RE: Dimension table 300MB Limit

Richard Calaba (Fishbowl) Tue, 28 Jun 2016 15:18:35 -0700

Hi Li Yang,


Can we get better example how to configure the JSON to define the “extended” 
measure ???  Some description what it exactly does and what is the impact on 
cube build and query ….

 

The join dimensions might be a good idea as well and is not limited to lookup 
tables/fact table right ??? … let’s use this scenario:

 

    --- Dimensions date, customer, cluster1, cluster2, ….  Cluster10 , .. 
measures … 

 

   Question 1: if I define the joint dimensions {cluster1, cluster2, …., 
cluster10}– 

can I still run correct SQL query SELECT date, cluster1,COUNT(*) FROM fact 
GROUP BY date, cluster1 ???? 

Meaning I am not specifying where filter neither I am reading in select the 
values of cluster2/3/…10  nowhere …. But I might have 2nd query to do the same 
grouping and count(*) logic but just for cluster2 .. or 3 …. Or 10 …

 

  Question 2: as the clusterX values depend on the date dimension -> the date 
will be always in the query -> should I then define the joint dimensions: 
{date, cluster1, cluster2, …. Cluster10 } ???

 

   Question 3: if answer to question 1 is that this is not correct joint 
dimension definition but answer to Question 2 is that date is to be part of the 
joint dimension definition if the value of the clusterX depends on the 
dimension date … then I am concluding that I can optimize the cuboids numbers 
by specifying 10 joint dimensions:

 

                {date, cluster1}

                {date, cluster2}

                ….

                {date, cluster10}

 

                                Right ???

 

Please help us to understand those advanced topics …(I have read the  
https://kylin.apache.org/blog/2016/02/18/new-aggregation-group/ ) which states 
only this:

*         Joint rules. This is a newly introduced rule. If two or more 
dimensions are “joint”, then any valid cuboid will either contain none of these 
dimensions, or contain them all. In other words, these dimensions will always 
be “together”. This is useful when the cube designer is sure some of the 
dimensions will always be queried together. It is also a nuclear weapon for 
combination pruning on less-likely-to-use dimensions. Suppose you have 20 
dimensions, the first 10 dimensions are frequently used and the latter 10 are 
less likely to be used. By joining the latter 10 dimensions as “joint”, you’re 
effectively reducing cuboid numbers from 2^20 to 2^11. Actually this is pretty 
much what the old “aggregation group” mechanism was for. If you’re using it 
prior Kylin v1.5, our metadata upgrade tool will automatically translate it to 
joint semantics.
By flexibly using the new aggregation group you can in theory control whatever 
cuboid to compute/skip. This could significant reduce the computation and 
storage overhead, especially when the cube is serving for a fixed dashboard, 
which will reproduce SQL queries that only require some specific cuboids. In 
extreme cases you can configure each AGG contain only one cuboid, and a handful 
of AGGs will consists of the cuboid whitelist that you’ll need.

Thank you, Richard.

 

From: Li Yang [mailto:[email protected]] 
Sent: Tuesday, June 28, 2016 7:16 AM
To: [email protected]
Subject: Re: Dimension table 300MB Limit

 

There are options to treat columns on fact table without triggering the 
dimension explosion (just like derived). One is the "joint" dimensions 
introduced is v1.5. Another is "extended" measure. The related document need to 
catch up however.

Yang

 

On Tue, Jun 28, 2016 at 10:09 AM, Arun Khetarpal <[email protected] 
<mailto:[email protected]> > wrote:

I agree with Ric - Forcing to put back the dimension value may be a step back. 

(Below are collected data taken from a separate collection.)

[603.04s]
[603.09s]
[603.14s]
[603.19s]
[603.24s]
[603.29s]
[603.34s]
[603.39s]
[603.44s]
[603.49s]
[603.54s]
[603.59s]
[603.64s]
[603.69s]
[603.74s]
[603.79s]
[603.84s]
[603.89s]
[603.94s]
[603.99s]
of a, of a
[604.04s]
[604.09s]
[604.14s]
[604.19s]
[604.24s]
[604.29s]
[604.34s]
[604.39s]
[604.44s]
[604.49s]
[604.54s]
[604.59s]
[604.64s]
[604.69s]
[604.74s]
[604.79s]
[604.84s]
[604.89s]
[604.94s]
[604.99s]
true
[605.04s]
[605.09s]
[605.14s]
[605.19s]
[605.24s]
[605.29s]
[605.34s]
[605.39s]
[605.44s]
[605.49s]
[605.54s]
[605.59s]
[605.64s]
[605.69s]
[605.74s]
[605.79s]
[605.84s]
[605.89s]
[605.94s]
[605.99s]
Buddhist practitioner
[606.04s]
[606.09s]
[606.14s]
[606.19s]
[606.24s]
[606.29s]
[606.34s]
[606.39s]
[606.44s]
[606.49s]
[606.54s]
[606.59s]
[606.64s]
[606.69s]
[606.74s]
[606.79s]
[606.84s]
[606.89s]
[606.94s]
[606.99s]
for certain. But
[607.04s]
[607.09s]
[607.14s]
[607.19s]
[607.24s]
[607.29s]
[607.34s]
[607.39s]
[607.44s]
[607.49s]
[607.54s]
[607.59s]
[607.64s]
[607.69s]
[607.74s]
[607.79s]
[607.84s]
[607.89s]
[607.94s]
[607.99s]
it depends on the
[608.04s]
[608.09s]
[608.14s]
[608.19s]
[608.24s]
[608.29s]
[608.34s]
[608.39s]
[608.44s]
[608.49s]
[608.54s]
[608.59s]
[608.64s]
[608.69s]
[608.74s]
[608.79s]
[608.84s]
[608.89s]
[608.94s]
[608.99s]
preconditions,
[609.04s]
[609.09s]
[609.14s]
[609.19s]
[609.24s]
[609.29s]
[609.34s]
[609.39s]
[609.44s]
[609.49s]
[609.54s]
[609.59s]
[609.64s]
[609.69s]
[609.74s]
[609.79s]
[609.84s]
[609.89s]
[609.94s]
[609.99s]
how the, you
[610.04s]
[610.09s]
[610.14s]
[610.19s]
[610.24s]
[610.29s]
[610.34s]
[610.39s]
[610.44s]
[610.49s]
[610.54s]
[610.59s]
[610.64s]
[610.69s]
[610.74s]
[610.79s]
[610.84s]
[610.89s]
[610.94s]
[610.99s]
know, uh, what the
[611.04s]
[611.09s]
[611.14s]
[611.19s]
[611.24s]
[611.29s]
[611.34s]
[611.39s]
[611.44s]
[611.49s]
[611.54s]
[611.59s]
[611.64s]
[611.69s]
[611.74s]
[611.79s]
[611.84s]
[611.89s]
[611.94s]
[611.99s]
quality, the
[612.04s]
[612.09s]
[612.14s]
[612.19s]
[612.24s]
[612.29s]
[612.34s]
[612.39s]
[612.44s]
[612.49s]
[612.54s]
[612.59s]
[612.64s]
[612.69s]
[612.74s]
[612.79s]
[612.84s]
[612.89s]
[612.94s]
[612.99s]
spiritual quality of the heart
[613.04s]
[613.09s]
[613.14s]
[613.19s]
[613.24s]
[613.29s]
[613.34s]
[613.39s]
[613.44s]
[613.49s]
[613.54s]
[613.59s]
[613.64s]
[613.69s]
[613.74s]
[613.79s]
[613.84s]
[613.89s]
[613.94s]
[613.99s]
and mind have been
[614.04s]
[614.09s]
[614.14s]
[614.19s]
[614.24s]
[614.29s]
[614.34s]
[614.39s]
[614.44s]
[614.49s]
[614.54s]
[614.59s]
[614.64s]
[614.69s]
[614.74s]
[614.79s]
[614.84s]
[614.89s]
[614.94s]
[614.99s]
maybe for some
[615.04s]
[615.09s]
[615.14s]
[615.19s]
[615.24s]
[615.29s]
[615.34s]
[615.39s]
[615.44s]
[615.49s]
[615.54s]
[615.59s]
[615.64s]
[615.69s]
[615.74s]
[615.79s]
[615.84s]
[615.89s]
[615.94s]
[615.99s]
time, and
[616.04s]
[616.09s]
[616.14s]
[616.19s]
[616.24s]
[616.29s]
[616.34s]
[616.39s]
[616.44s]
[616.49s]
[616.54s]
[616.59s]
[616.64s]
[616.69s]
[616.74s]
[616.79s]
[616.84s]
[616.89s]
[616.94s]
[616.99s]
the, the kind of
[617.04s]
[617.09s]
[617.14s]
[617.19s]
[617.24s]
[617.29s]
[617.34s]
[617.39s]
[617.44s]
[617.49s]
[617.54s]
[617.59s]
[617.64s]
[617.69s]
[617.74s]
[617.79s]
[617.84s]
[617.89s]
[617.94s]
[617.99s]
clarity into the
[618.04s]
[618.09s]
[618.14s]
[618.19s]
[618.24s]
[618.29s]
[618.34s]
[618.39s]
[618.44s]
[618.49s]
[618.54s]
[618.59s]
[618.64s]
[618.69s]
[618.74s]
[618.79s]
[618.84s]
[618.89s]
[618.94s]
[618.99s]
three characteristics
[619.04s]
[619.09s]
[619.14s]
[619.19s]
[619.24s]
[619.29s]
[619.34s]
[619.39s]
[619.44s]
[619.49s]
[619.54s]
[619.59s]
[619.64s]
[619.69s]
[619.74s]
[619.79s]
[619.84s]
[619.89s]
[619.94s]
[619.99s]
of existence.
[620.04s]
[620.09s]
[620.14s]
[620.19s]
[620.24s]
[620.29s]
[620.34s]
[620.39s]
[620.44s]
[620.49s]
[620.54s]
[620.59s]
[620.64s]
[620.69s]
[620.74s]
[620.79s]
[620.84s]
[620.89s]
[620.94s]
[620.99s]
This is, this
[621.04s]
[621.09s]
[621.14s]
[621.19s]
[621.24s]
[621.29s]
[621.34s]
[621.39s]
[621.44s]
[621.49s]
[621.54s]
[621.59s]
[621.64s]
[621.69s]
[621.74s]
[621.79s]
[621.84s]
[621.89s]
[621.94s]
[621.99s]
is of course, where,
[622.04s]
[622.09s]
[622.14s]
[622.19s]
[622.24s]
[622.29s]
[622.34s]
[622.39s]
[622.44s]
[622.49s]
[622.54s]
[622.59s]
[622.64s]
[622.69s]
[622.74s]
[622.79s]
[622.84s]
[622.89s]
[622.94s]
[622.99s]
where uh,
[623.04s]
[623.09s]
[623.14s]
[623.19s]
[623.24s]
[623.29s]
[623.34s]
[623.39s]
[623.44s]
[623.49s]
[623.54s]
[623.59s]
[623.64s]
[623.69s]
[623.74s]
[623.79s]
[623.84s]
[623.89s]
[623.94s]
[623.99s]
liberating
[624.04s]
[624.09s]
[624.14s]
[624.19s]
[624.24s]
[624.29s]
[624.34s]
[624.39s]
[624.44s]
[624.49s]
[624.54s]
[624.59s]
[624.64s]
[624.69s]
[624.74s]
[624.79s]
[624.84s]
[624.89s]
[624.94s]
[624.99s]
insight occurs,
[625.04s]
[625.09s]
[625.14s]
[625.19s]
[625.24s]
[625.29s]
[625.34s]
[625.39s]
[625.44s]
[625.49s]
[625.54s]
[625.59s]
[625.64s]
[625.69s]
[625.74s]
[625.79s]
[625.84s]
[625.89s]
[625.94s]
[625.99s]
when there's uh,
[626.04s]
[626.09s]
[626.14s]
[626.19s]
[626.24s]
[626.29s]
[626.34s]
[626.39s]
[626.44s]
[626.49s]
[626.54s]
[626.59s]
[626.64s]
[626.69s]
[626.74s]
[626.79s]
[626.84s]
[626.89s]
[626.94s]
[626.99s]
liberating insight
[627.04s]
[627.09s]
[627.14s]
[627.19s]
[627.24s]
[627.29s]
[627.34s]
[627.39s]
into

I propose to open a Jira to track this issue (and possibly work on this) - 
Thoughts/Suggestions? 

 

Regards,

Arun

 

 

 

On 28 June 2016 at 06:51, Richard Calaba (Fishbowl) <[email protected] 
<mailto:[email protected]> > wrote:

Did little search in the bin/*.sh and found setenv.sh so tried setting 
KYLIN_JVM_SETTINGS environment variable to -Xms1024M -Xmx16g – resolved my 
‘sudden’ death of the Kylin server after increasing kylin.table.snapshot.max_mb

 

So far all looks good, fingers crossed :)

 

Ric.

 

From: Richard Calaba (Fishbowl) [mailto:[email protected] 
<mailto:[email protected]> ] 
Sent: Monday, June 27, 2016 5:48 PM
To: [email protected] <mailto:[email protected]> 
Cc: 'Richard Calaba (Fishbowl)' <[email protected] 
<mailto:[email protected]> >


Subject: RE: Dimension table 300MB Limit

 

I am facing errors in kylin.log complaining about less than 100MB available -> 
then the Kylin server dies silently. The issues is caused by high cardinality 
dimension which requires approx 700MB data snapshot. I have increase the 
parameter kylin.table.snapshot.max_mb=750 to 750MB – with this settings the 
Build Step 4 is not anymore complaining about the snapshot more than 300MB (the 
exeception java.lang.IllegalStateException: Table snapshot should be no greater 
than 300 MB is gone) but the server dies after a while. There is a plenty of 
memory free on the node where Kylin runs (more than 20GB free) so it seems to 
be problem of Kylin total memory limit. I didn’t find a way how to increase the 
Kylin memory limit so the big snapshot won’t kill the Kylin server …. How to do 
that ??? 

 

It is urgent ! :)

 

Thanx, ric

 

From: Richard Calaba (Fishbowl) [mailto:[email protected]] 
Sent: Monday, June 27, 2016 5:23 PM
To: '[email protected] <mailto:[email protected]> ' 
<[email protected] <mailto:[email protected]> >
Subject: RE: Dimension table 300MB Limit

 

I have 2 scenarios:

 

1)      time -dependent attributes of customer – here it might be an option to 
put those to fact table as the values are derived from date and ID -> but I 
need those dimensions to be “derived” from fact table (2 fields – date and id – 
define the value – I have 10 fields like that in the lookup table so bringing 
those as independent (normal) dimensions would increase the Build time by 2^10 
times right … ??? 

 

2)      2nd scenario is similar – lot of attributes of customer (which is the 
high cardinality dimension – approx 10 mio customers) to be used as derived 
dimension 

 

Forcing to put the high cardinality dimensions into fact table is in my opinion 
a step back – we are denormalizing the star-schema …. 

 

Ric.

 

From: Li Yang [mailto:[email protected]] 
Sent: Monday, June 27, 2016 3:45 PM
To: [email protected] <mailto:[email protected]> 
Subject: Re: Dimension table 300MB Limit

 

Such big dimensions better be part of the fact table (rather than on a lookup 
table). Simplest way is to create a hive view joining the old fact and the 
customer, then assign the view to be the new fact table.

 

On Tue, Jun 28, 2016 at 5:26 AM, Richard Calaba (Fishbowl) 
<[email protected] <mailto:[email protected]> > wrote:

We have same issue though our size is just 700MB …. So interested in the 
background info and workarounds other than setting higher snapshot limit … if 
any ?

 

Ric.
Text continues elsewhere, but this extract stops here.